Starting with the line that holds "[00:00:06.35]" and stopping after the line that holds "[00:00:08.95]", repeat the lines below word for word, without the pictures.

═══ Entries provided

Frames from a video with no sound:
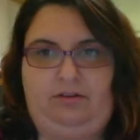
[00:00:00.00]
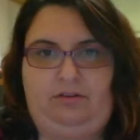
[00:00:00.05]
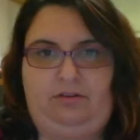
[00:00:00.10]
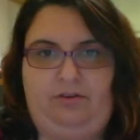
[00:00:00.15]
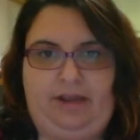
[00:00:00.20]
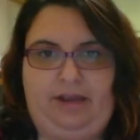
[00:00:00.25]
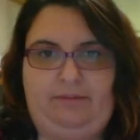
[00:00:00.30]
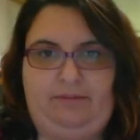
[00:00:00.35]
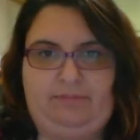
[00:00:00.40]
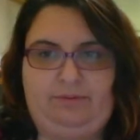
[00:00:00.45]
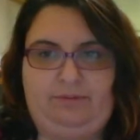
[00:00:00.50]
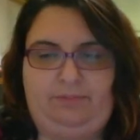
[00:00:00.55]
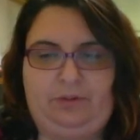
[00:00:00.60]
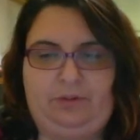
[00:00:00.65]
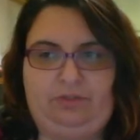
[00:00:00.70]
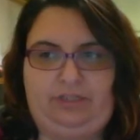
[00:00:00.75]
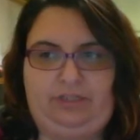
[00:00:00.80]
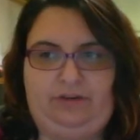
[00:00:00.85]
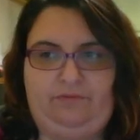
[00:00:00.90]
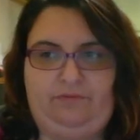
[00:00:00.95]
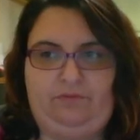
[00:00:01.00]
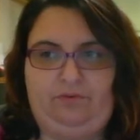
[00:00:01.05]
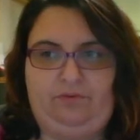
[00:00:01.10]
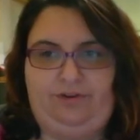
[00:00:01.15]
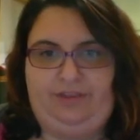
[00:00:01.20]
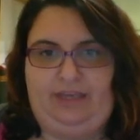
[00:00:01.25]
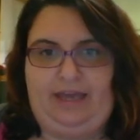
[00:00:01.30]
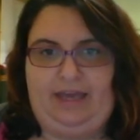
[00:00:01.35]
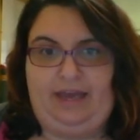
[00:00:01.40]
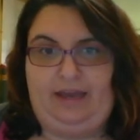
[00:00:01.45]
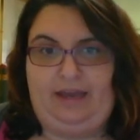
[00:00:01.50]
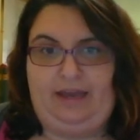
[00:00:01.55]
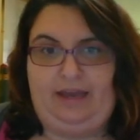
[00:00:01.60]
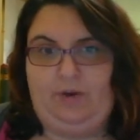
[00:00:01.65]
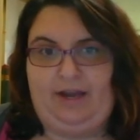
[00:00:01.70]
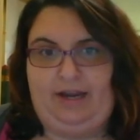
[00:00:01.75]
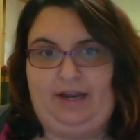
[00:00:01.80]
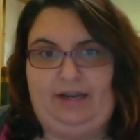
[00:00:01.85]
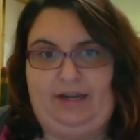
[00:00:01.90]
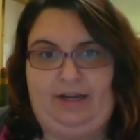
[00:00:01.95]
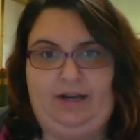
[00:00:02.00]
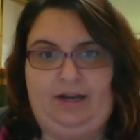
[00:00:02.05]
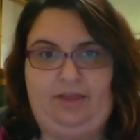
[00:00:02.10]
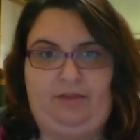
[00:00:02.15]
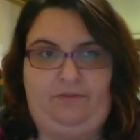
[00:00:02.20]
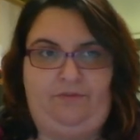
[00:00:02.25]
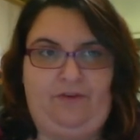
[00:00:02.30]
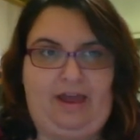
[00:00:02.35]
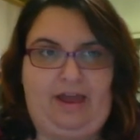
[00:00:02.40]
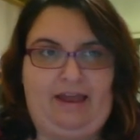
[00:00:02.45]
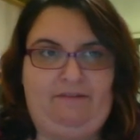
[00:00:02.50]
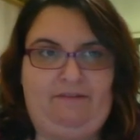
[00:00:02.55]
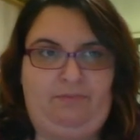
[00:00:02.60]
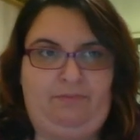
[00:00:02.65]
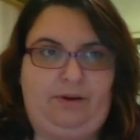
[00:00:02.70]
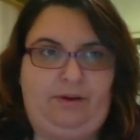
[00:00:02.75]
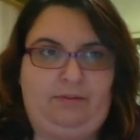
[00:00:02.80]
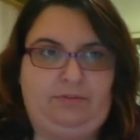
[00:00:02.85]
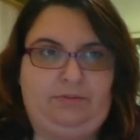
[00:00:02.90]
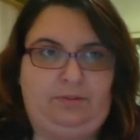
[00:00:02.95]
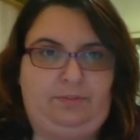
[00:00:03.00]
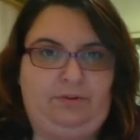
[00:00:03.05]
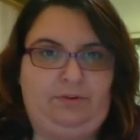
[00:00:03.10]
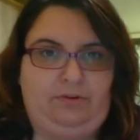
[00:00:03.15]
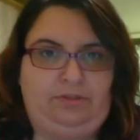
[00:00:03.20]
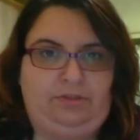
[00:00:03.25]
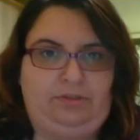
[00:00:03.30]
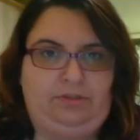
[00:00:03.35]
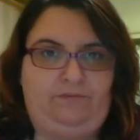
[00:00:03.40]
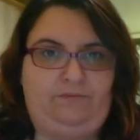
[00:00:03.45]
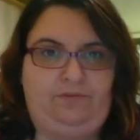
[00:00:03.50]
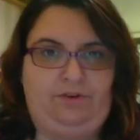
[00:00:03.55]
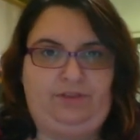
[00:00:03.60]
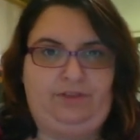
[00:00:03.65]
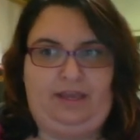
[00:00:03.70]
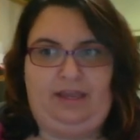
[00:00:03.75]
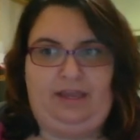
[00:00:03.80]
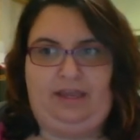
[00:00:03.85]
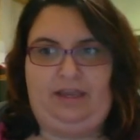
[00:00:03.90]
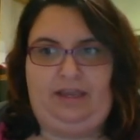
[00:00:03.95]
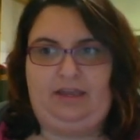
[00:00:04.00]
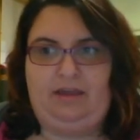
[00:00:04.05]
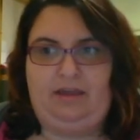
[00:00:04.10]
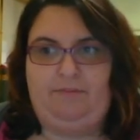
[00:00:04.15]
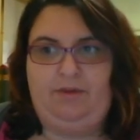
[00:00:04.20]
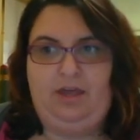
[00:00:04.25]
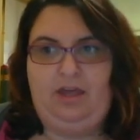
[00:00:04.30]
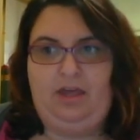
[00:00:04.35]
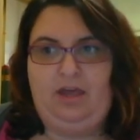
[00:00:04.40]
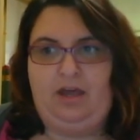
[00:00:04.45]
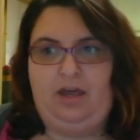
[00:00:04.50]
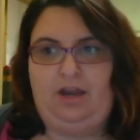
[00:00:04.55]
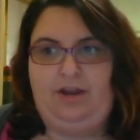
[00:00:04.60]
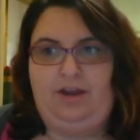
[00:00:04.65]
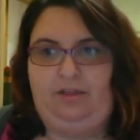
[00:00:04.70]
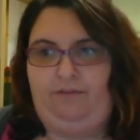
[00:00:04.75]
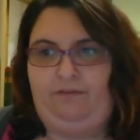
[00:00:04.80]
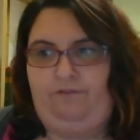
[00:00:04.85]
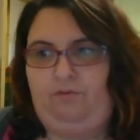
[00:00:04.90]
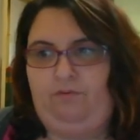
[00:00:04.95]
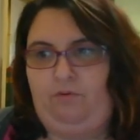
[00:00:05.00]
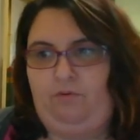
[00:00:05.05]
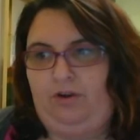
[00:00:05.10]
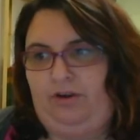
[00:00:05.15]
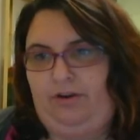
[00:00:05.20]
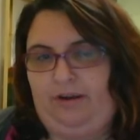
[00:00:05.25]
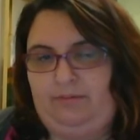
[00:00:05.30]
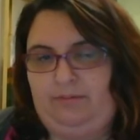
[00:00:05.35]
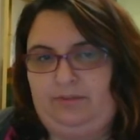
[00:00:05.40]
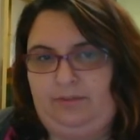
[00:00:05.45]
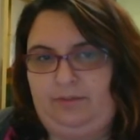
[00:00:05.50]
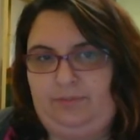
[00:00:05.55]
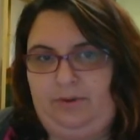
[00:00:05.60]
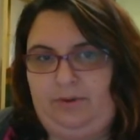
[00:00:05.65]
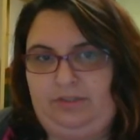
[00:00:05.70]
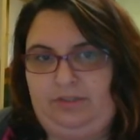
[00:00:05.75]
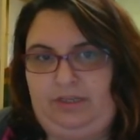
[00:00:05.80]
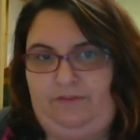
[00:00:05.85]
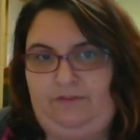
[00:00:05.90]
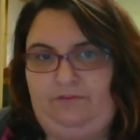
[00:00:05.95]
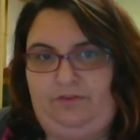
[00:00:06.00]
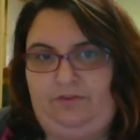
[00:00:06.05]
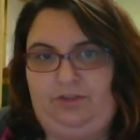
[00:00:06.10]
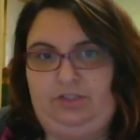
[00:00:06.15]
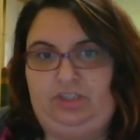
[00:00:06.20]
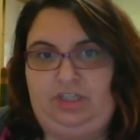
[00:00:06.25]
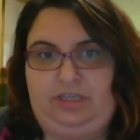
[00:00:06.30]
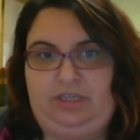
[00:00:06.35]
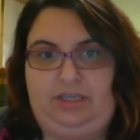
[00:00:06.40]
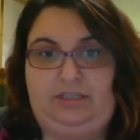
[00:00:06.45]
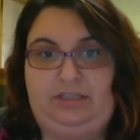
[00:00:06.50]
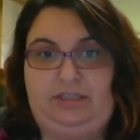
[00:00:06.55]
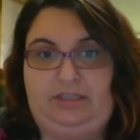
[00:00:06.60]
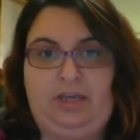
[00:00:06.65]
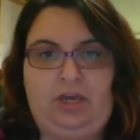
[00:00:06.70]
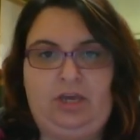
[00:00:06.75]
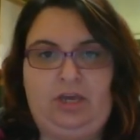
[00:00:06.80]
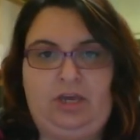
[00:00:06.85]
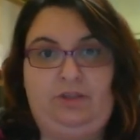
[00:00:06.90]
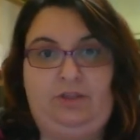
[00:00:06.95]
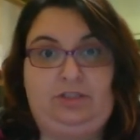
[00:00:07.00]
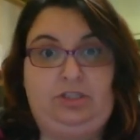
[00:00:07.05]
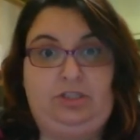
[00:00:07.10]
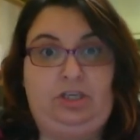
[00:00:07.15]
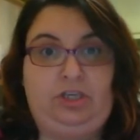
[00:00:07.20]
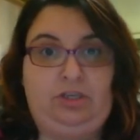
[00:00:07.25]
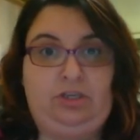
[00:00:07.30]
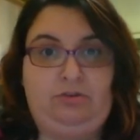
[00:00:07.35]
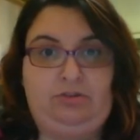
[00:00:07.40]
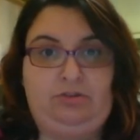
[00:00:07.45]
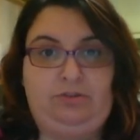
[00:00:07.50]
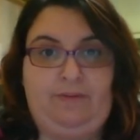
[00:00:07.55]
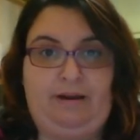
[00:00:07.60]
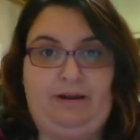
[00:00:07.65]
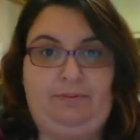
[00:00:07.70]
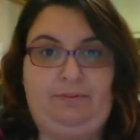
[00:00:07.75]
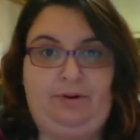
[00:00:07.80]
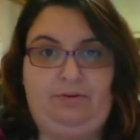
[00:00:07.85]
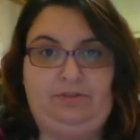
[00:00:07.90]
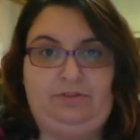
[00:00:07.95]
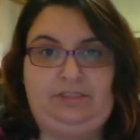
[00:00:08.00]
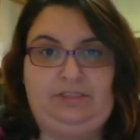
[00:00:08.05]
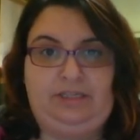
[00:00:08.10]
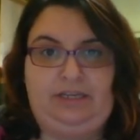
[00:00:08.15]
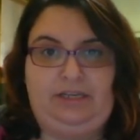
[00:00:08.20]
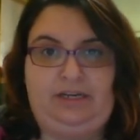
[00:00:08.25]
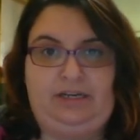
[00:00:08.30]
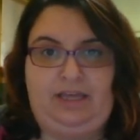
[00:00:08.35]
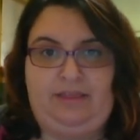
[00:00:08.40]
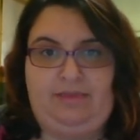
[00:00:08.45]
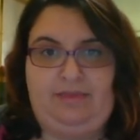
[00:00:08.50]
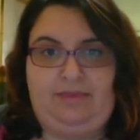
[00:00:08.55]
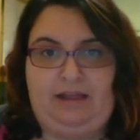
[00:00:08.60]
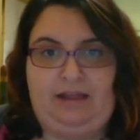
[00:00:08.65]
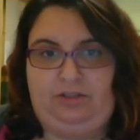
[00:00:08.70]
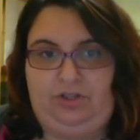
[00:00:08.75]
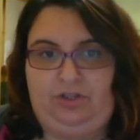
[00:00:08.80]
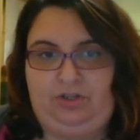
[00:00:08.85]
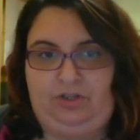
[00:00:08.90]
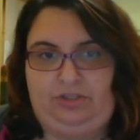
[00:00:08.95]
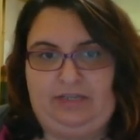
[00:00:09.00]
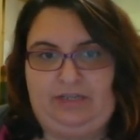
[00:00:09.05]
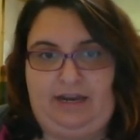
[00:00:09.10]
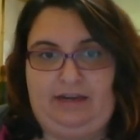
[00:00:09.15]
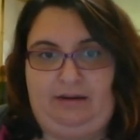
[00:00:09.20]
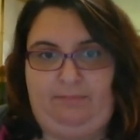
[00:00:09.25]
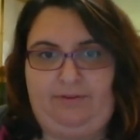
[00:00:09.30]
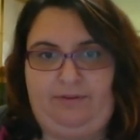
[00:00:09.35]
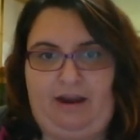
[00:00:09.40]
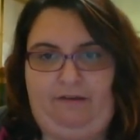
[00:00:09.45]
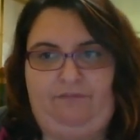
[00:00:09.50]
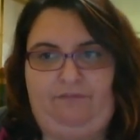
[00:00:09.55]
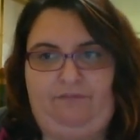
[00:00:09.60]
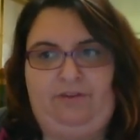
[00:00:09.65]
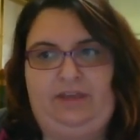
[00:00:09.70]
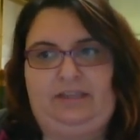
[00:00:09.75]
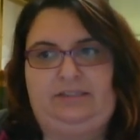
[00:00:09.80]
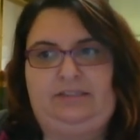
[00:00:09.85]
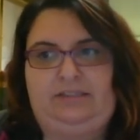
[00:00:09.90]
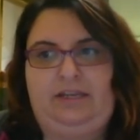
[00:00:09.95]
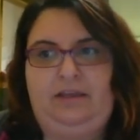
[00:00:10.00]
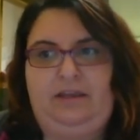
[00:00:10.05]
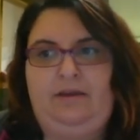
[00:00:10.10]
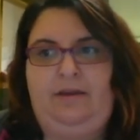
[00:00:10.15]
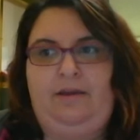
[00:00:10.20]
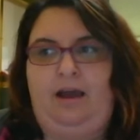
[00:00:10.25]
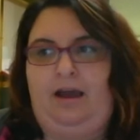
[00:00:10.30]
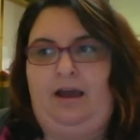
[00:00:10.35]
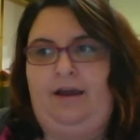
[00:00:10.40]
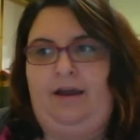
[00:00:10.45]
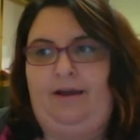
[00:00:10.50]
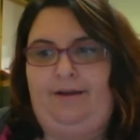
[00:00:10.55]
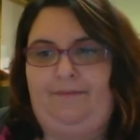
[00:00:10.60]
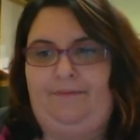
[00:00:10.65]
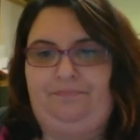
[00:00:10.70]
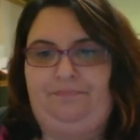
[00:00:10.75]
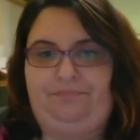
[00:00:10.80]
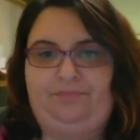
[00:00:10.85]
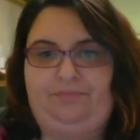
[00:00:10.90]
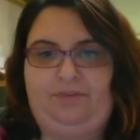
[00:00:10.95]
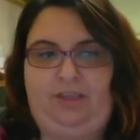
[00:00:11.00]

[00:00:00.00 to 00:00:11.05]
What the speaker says: grams of protein for the egg white, another 5 grams of protein for the ham, another 4 grams of protein for the cheese. So that's a huge amount of protein in that little tiny breakfast. I've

══════

• **Response to the exercise**
[00:00:06.35]
[00:00:06.40]
[00:00:06.45]
[00:00:06.50]
[00:00:06.55]
[00:00:06.60]
[00:00:06.65]
[00:00:06.70]
[00:00:06.75]
[00:00:06.80]
[00:00:06.85]
[00:00:06.90]
[00:00:06.95]
[00:00:07.00]
[00:00:07.05]
[00:00:07.10]
[00:00:07.15]
[00:00:07.20]
[00:00:07.25]
[00:00:07.30]
[00:00:07.35]
[00:00:07.40]
[00:00:07.45]
[00:00:07.50]
[00:00:07.55]
[00:00:07.60]
[00:00:07.65]
[00:00:07.70]
[00:00:07.75]
[00:00:07.80]
[00:00:07.85]
[00:00:07.90]
[00:00:07.95]
[00:00:08.00]
[00:00:08.05]
[00:00:08.10]
[00:00:08.15]
[00:00:08.20]
[00:00:08.25]
[00:00:08.30]
[00:00:08.35]
[00:00:08.40]
[00:00:08.45]
[00:00:08.50]
[00:00:08.55]
[00:00:08.60]
[00:00:08.65]
[00:00:08.70]
[00:00:08.75]
[00:00:08.80]
[00:00:08.85]
[00:00:08.90]
[00:00:08.95]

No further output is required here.